# skin allergies!!! Please help



## tosetti (Nov 23, 2010)

I am the owner of a 1 1/2 yr old, female, blue pit named Lola who is suffering from skin allergies. This September Lola developed a staff infection from itching. She was covered in scaley , oozing bumps. I took her to the vet and she was put on antibiotics (simplicif) It took the infection and bumps away pretty quickly. Now 4 weeks later she has broke out again in a few places, the vet recomended benedryl to control the scratching it works but still the infection continued to worsen causing her to be put back on the antibiotics again. I have always fed her chicken soup for the soul dry dog food, now I have added salmon oil & a skin & Coat supplement w/ Yogart to her daily food.
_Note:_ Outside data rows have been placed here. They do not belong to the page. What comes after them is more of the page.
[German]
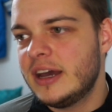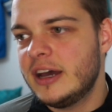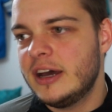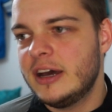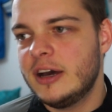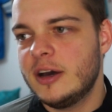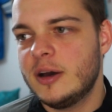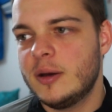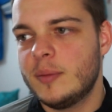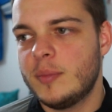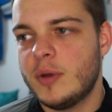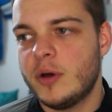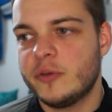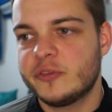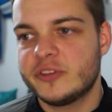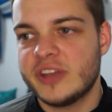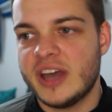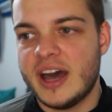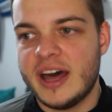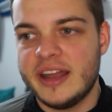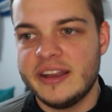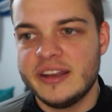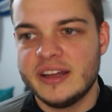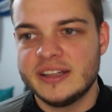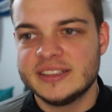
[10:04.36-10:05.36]
Ähm, auf
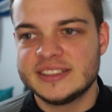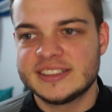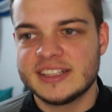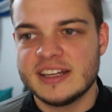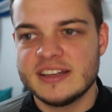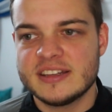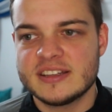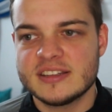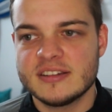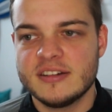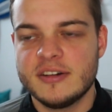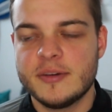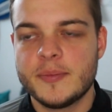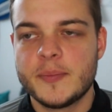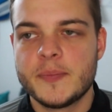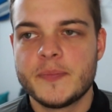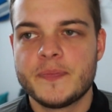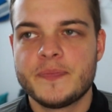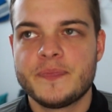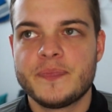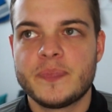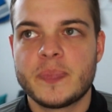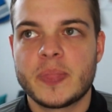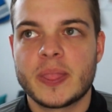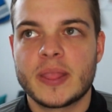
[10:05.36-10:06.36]
der anderen Seite
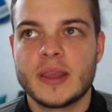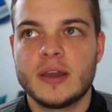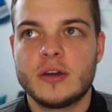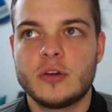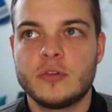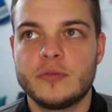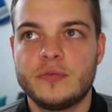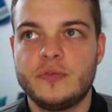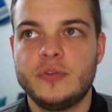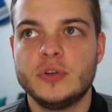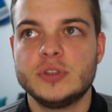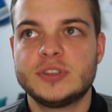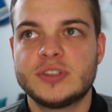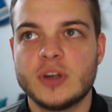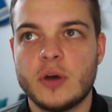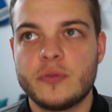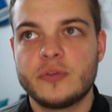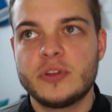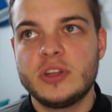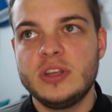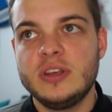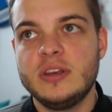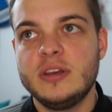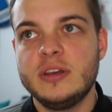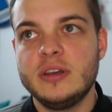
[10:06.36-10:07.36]
wird es auf
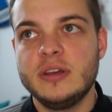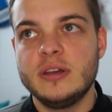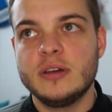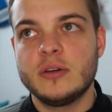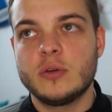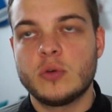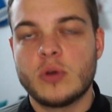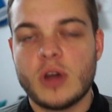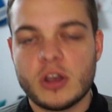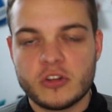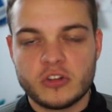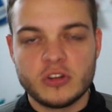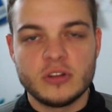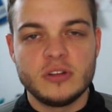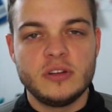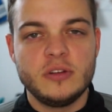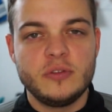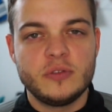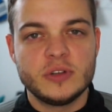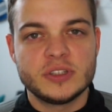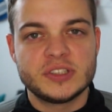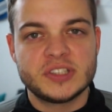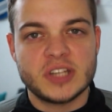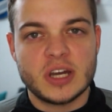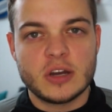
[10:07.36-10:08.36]
die Rushing
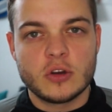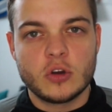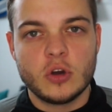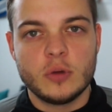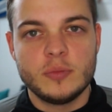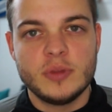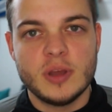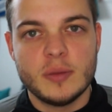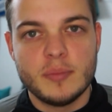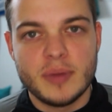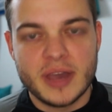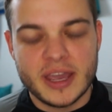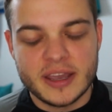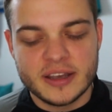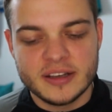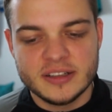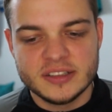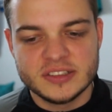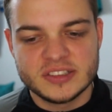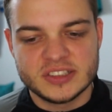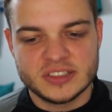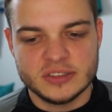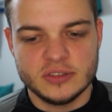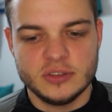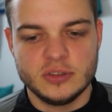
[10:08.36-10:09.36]
Defense ankommen der
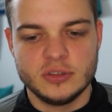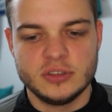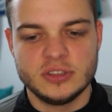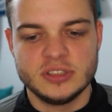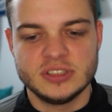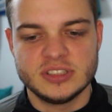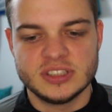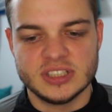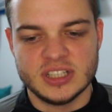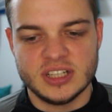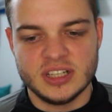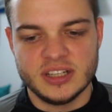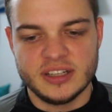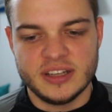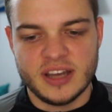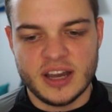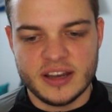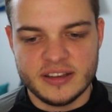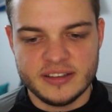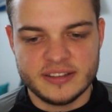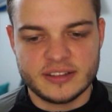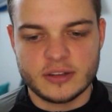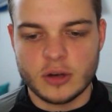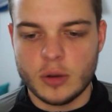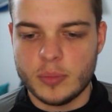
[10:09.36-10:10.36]
Bengals und äh, ja,
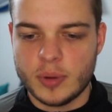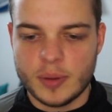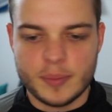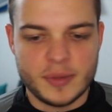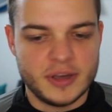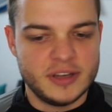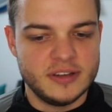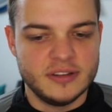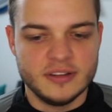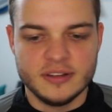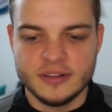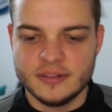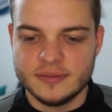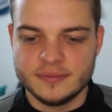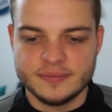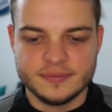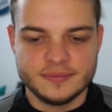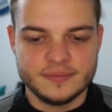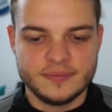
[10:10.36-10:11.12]
ich glaube am EndeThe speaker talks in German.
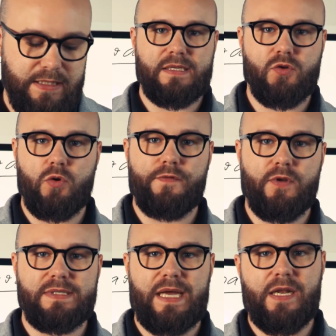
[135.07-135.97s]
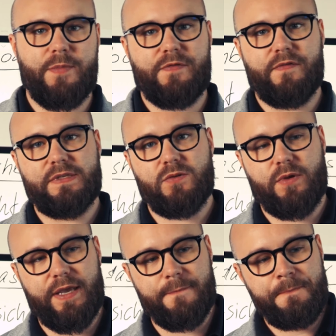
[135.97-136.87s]
Das gucken wir uns an, damit wir wissen,
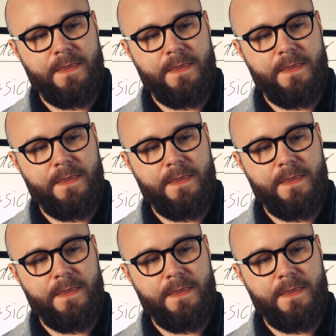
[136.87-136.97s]
okay,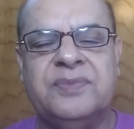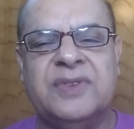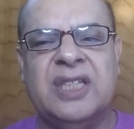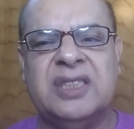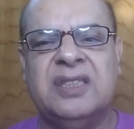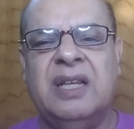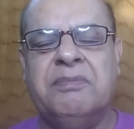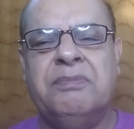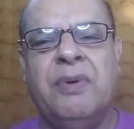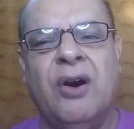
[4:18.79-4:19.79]
जिसने
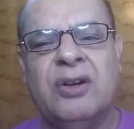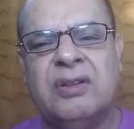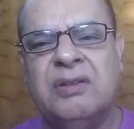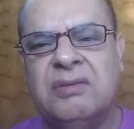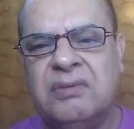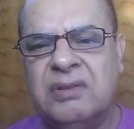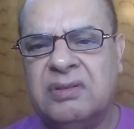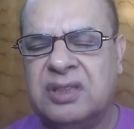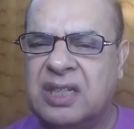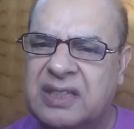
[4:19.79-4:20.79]
बहुत
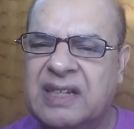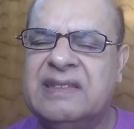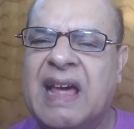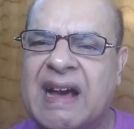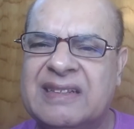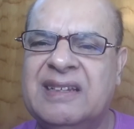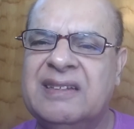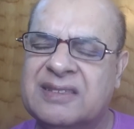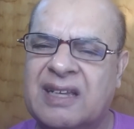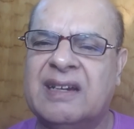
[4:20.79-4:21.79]
शदीद एक्शन
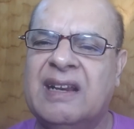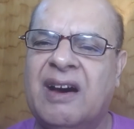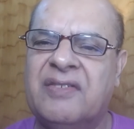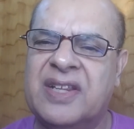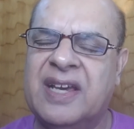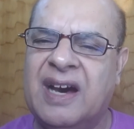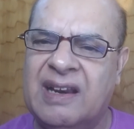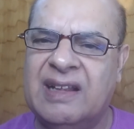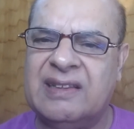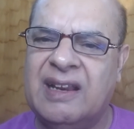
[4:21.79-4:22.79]
इसके ख़िलाफ़ लिए है
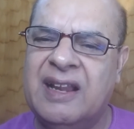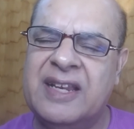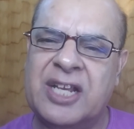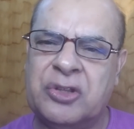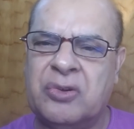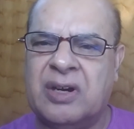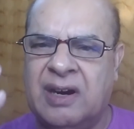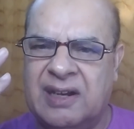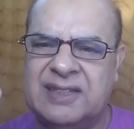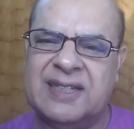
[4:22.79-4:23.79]
अल्लाह ताला नीयतों का
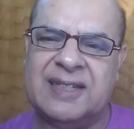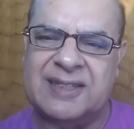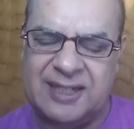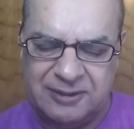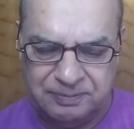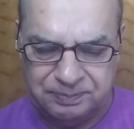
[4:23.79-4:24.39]
हाल जानता हैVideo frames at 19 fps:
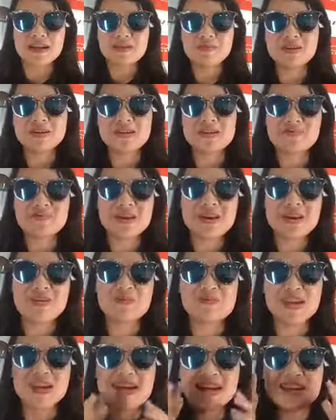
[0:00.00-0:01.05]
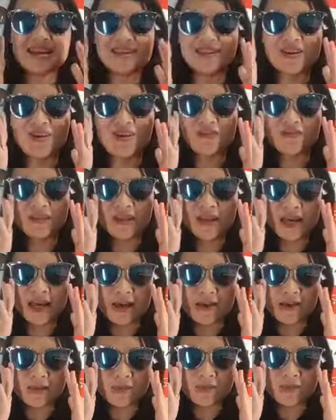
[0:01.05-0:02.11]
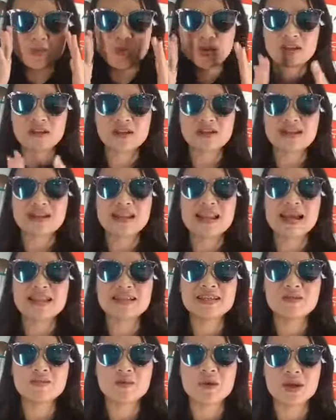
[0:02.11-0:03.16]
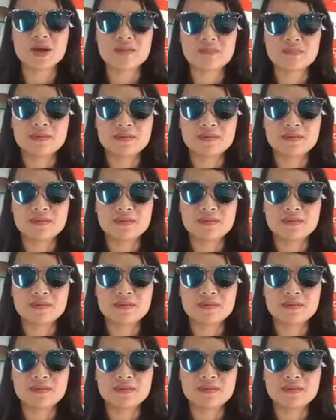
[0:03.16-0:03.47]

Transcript: Cảm ơn chị Mây Hồng nhá, đã join với cả buổi livestream của em.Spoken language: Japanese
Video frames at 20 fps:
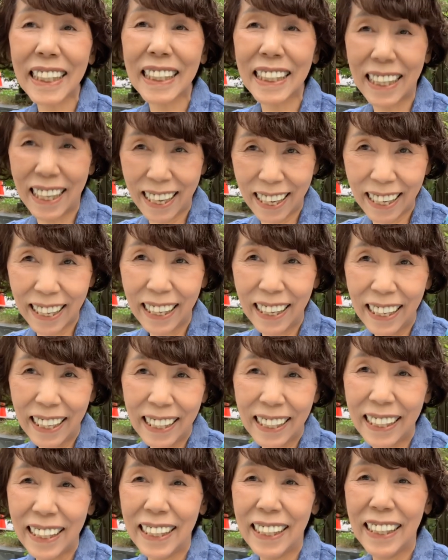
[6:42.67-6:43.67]
して、
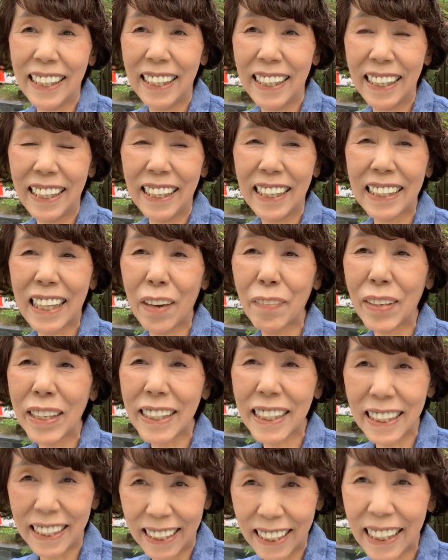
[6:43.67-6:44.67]
試
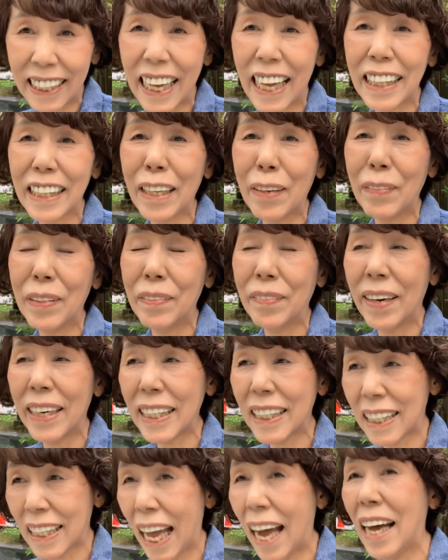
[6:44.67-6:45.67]
しにやってみま
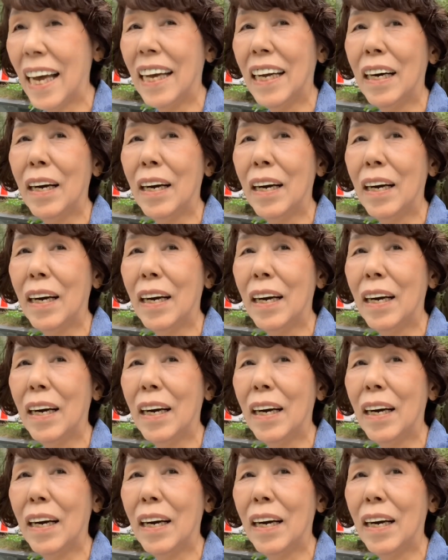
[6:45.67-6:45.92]
した。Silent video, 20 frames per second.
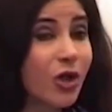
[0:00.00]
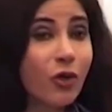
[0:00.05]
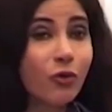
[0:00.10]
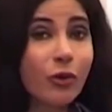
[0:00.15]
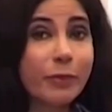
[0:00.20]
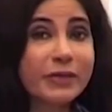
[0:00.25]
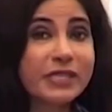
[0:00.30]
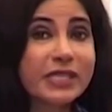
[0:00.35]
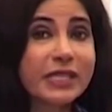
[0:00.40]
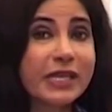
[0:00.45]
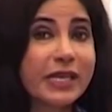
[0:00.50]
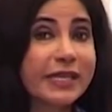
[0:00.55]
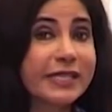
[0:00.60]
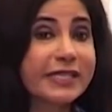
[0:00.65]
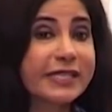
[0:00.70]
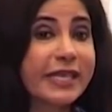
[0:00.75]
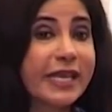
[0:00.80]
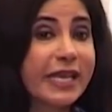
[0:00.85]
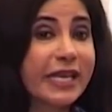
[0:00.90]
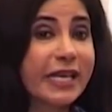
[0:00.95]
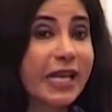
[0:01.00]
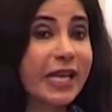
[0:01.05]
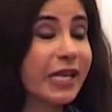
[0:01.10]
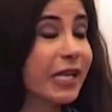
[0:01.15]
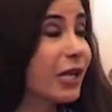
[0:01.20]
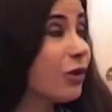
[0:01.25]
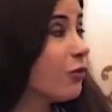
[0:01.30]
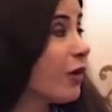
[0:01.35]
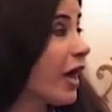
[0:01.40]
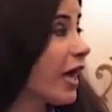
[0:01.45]
وبصير انسان
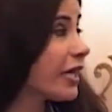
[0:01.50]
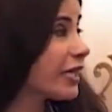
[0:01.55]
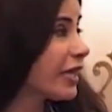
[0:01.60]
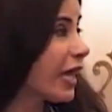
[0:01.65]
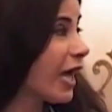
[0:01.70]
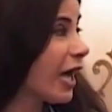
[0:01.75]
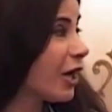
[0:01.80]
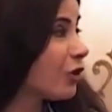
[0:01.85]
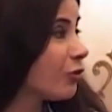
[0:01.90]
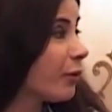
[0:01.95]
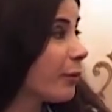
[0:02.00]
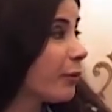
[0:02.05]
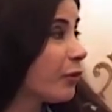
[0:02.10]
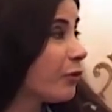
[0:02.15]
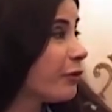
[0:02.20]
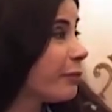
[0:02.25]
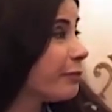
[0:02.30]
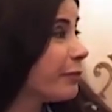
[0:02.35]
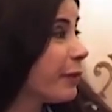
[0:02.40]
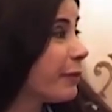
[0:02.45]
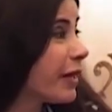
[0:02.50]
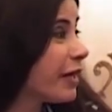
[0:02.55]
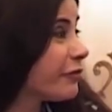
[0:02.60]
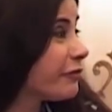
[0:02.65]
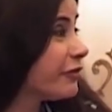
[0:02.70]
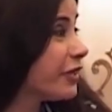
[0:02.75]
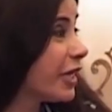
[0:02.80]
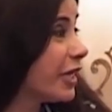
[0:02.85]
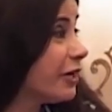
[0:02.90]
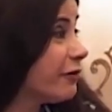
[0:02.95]
كل واحد لحاله ما بقى
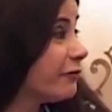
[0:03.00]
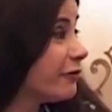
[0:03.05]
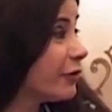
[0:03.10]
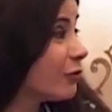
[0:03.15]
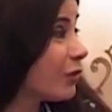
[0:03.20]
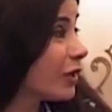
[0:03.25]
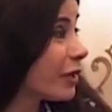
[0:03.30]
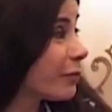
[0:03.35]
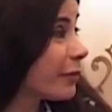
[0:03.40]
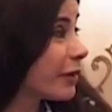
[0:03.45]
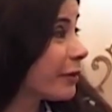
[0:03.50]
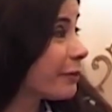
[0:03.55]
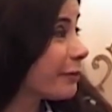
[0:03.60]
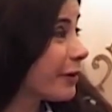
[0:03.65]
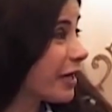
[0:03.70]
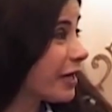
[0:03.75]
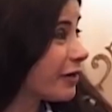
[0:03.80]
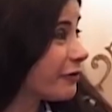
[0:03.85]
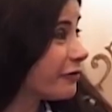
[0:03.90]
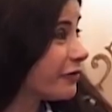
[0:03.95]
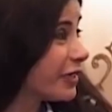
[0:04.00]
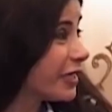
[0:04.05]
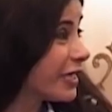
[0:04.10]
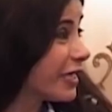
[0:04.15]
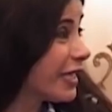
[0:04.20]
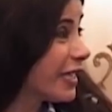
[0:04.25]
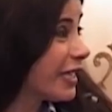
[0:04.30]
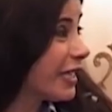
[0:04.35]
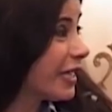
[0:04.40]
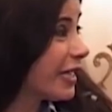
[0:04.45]
في الفه ولا بقى في
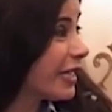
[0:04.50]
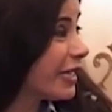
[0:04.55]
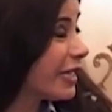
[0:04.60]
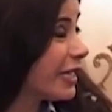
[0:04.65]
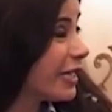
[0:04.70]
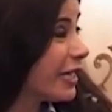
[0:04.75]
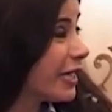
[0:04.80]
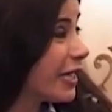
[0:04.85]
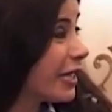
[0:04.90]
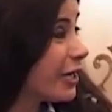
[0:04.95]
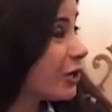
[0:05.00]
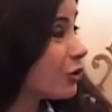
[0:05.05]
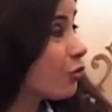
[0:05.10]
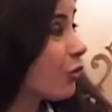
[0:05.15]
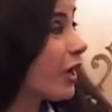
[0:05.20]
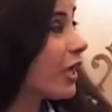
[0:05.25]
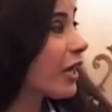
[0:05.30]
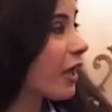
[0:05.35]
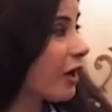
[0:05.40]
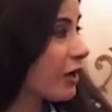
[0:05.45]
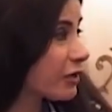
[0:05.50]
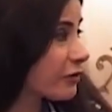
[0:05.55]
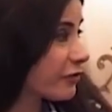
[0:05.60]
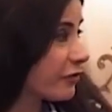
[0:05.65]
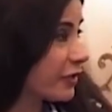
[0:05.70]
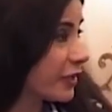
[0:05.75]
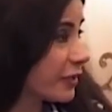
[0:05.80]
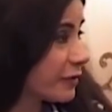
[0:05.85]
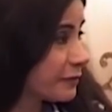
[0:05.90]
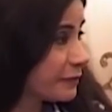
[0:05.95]
آه، روح
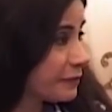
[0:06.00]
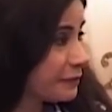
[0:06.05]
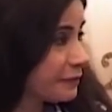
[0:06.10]
العاطفه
The vet had no other suggestions other then giving her the omega supplements and bathing 2X week with antibacterial/Fungus shampoo and using a leave in condtioner that contains cortizon. I have done all the vet has suggested and still having problems. Has anyone had any luck controling these allergies? Maybe a food change would help? I was thinking of switching her over to canidae Grain free. Looking for any suggestions from someone who has had to deal with this problem. 
Thanks, Laura


----------



## Xiahko (Feb 24, 2010)

For one,that brand of dog food is no good,from what I know. I would change food.

Get something easier on her,something fish based or lamb based. Dogs can have allergic reactions to chicken,wheat,corn etc. So try to stay away from foods with that.

Bruno is having almost the same thing you're pup is,and I come to find out,it;s the treats I was giving him. So now I have to be careful what treats I buy him.

Have you tried brewers yeast? I give both of my dogs this,it helps their coat. Good luck,and I hope your problem is fixed soon. An itchy dog is no fun!


----------



## tosetti (Nov 23, 2010)

*skin probs*

yeah the treat thig crossed my mind I have always fed her nutro,wellness or canidae treats. I had ran out and grabed some iams treats from the super market. The vet did not seem to think it was a food based allergy but IDK.


----------



## LadyRampage (Apr 11, 2009)

Not a permant fix but nu-stock works wonders on growing hair back..it also helps in healing..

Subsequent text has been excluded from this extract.